### Task instructions
Retype word for word the stretch of entries below from the line that has "[00:00:02.12 to 00:00:03.17]" through the line that has "[00:00:08.47 to 00:00:09.52]", and omit the pictures.

[Collected data]
++++
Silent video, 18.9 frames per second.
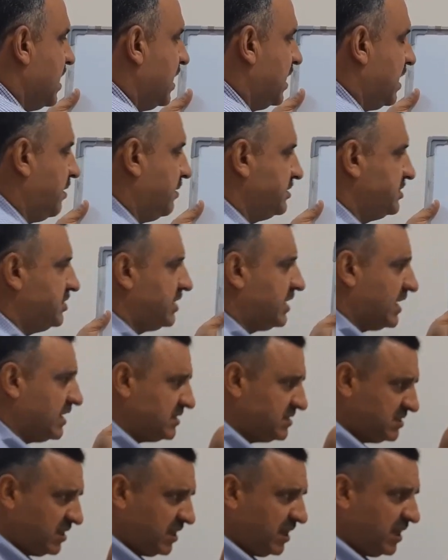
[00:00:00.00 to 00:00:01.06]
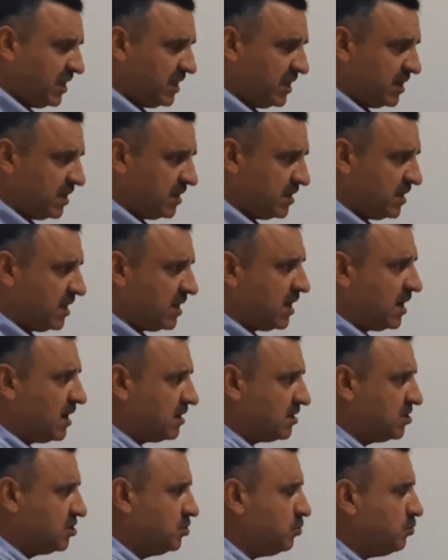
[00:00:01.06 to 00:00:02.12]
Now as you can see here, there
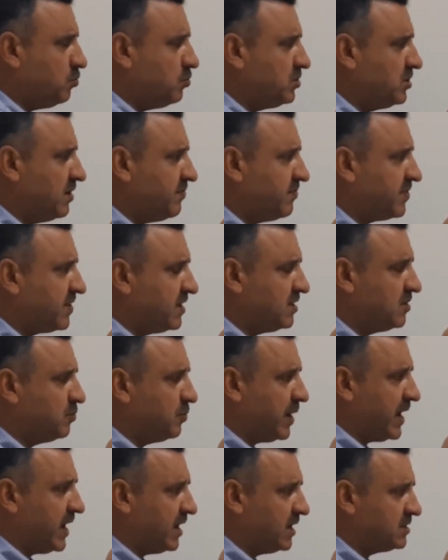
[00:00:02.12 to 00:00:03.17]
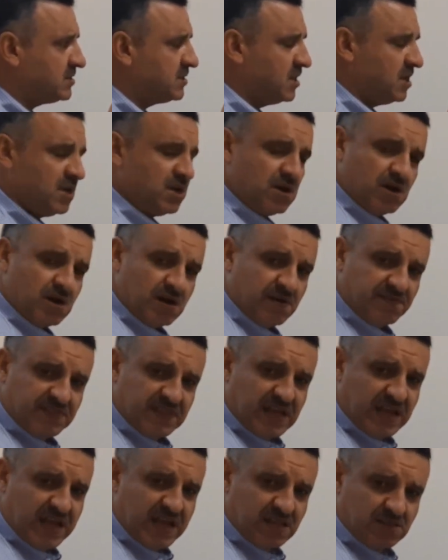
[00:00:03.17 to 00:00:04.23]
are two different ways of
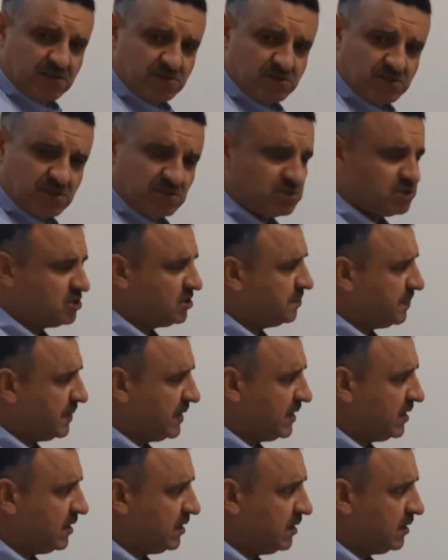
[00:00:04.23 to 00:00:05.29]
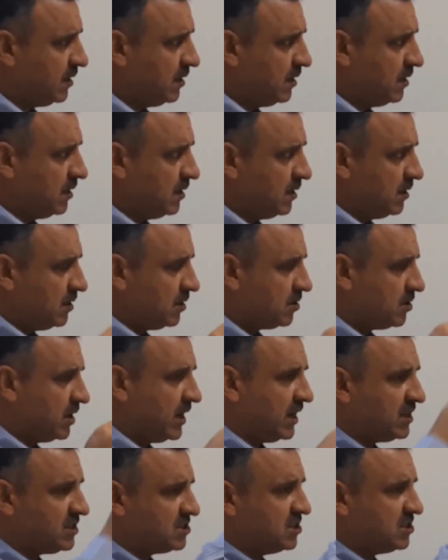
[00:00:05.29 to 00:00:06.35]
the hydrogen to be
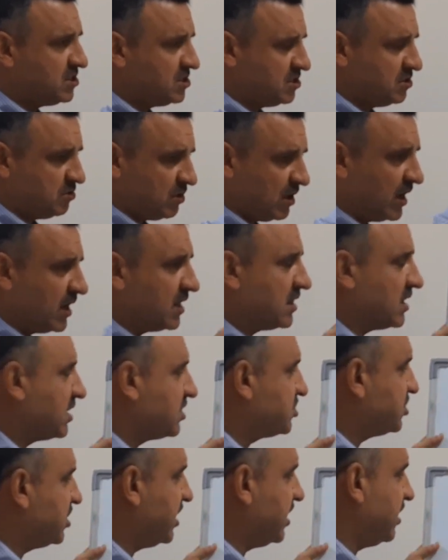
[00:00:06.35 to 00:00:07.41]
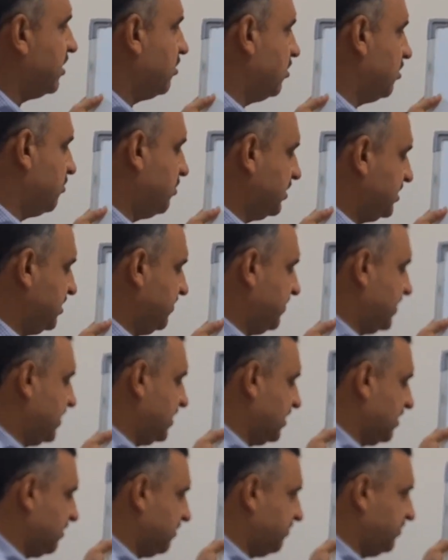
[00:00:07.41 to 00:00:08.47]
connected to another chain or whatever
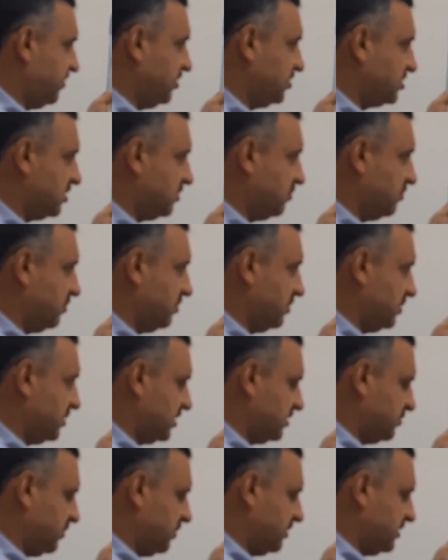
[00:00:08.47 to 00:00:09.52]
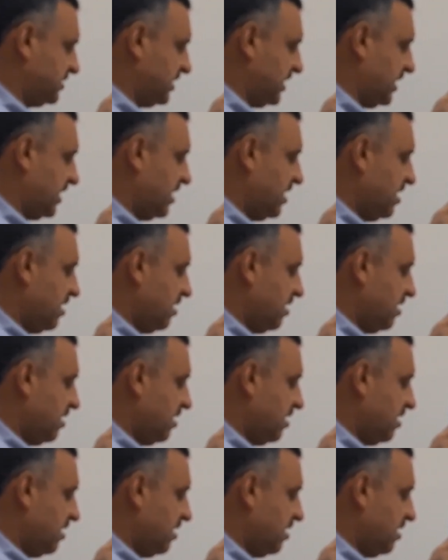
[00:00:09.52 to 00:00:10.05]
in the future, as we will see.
++++
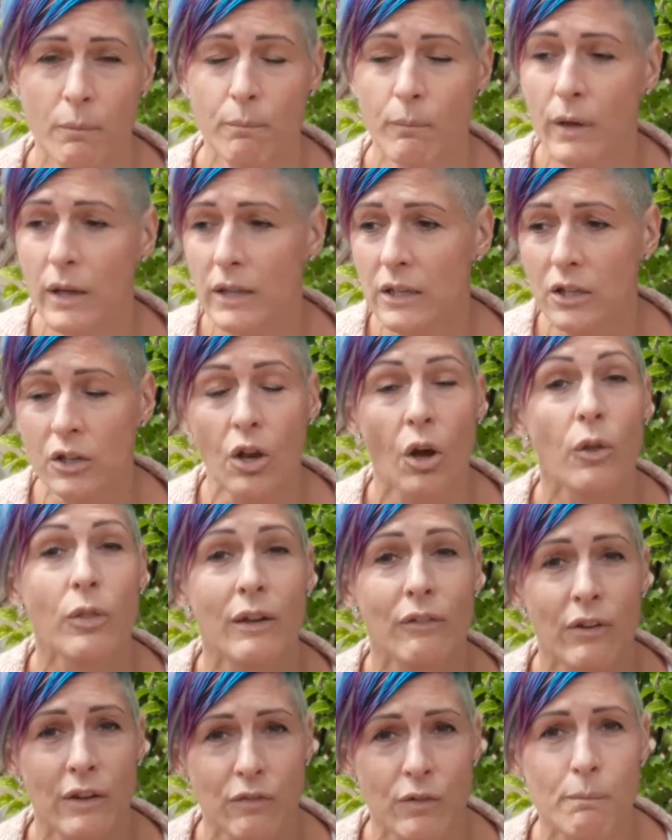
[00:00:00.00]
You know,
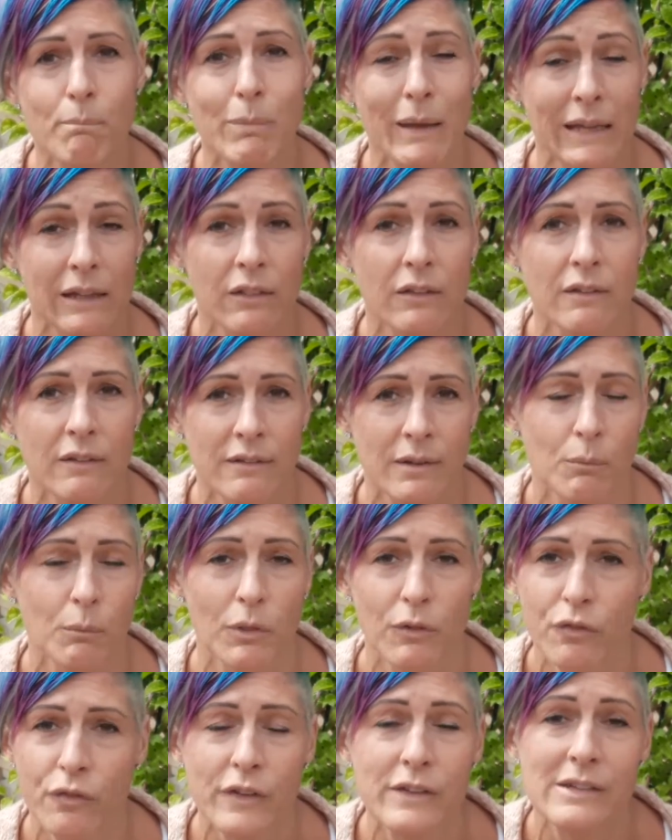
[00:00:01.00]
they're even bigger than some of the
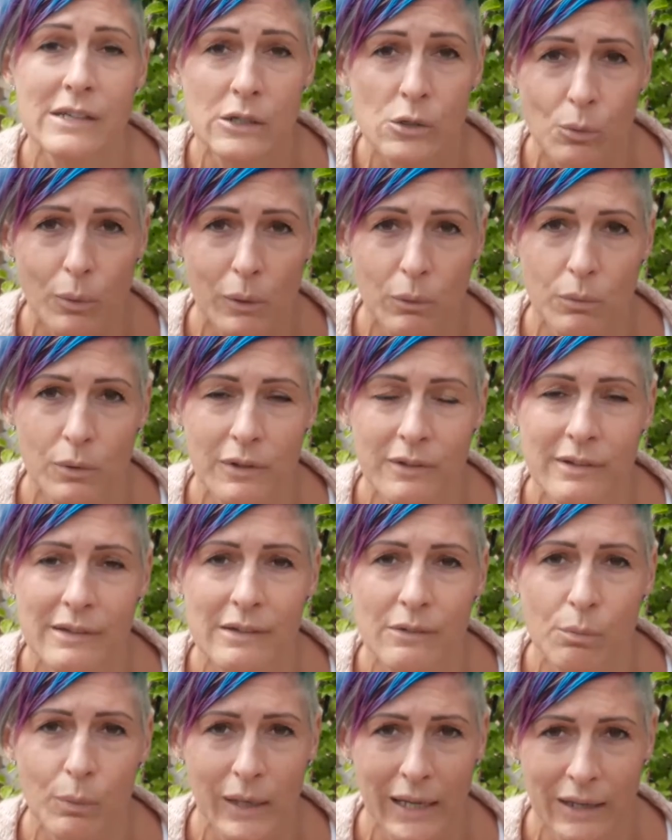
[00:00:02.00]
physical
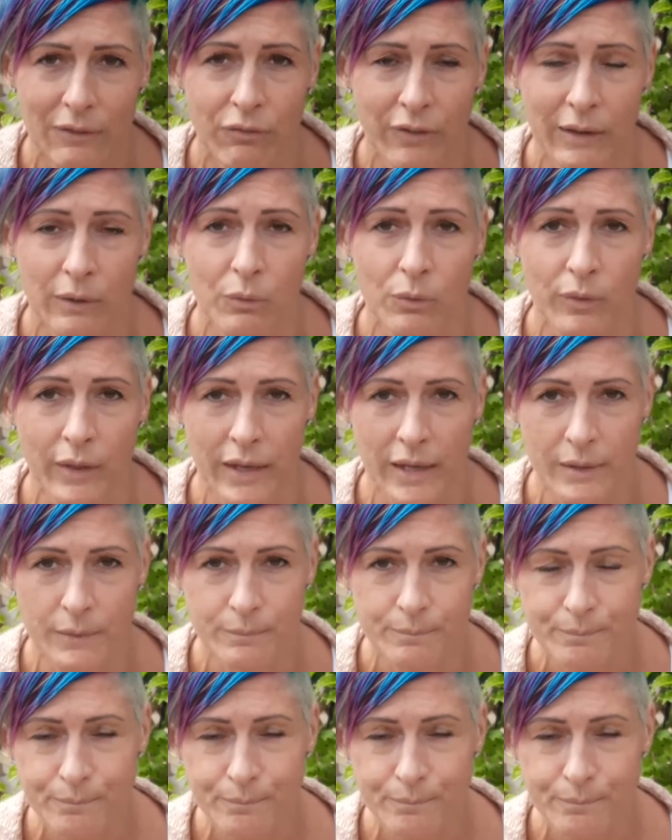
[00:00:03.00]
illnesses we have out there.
++++
### Answer section
[00:00:02.12 to 00:00:03.17]
[00:00:03.17 to 00:00:04.23]
are two different ways of
[00:00:04.23 to 00:00:05.29]
[00:00:05.29 to 00:00:06.35]
the hydrogen to be
[00:00:06.35 to 00:00:07.41]
[00:00:07.41 to 00:00:08.47]
connected to another chain or whatever
[00:00:08.47 to 00:00:09.52]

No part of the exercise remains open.